---------- Provided records

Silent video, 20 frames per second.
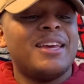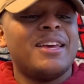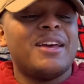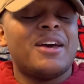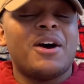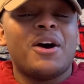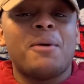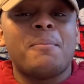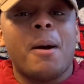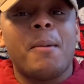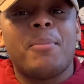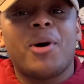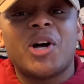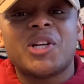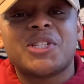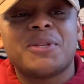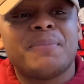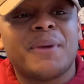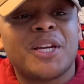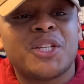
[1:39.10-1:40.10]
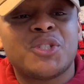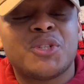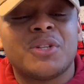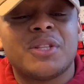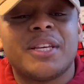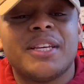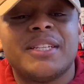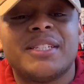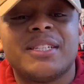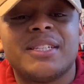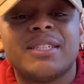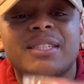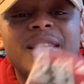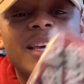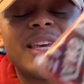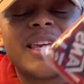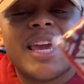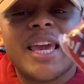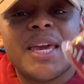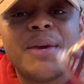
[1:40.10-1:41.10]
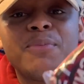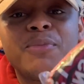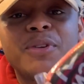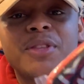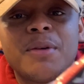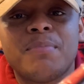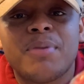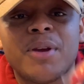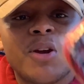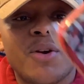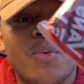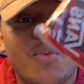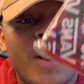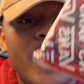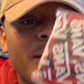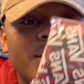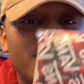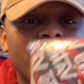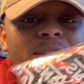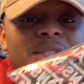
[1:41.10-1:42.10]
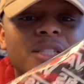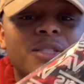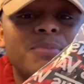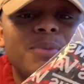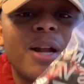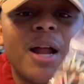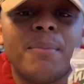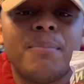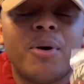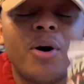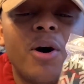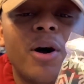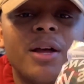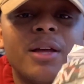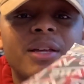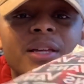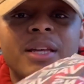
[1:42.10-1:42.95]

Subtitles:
I bought some extra laces. They came with a pair of white laces, but I bought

--------------------

Task statement:
Each entry should be copied exactly as written, though any pictures stay out.

Result:
Silent video, 20 frames per second.
[1:39.10-1:40.10]
[1:40.10-1:41.10]
[1:41.10-1:42.10]
[1:42.10-1:42.95]

Subtitles:
I bought some extra laces. They came with a pair of white laces, but I bought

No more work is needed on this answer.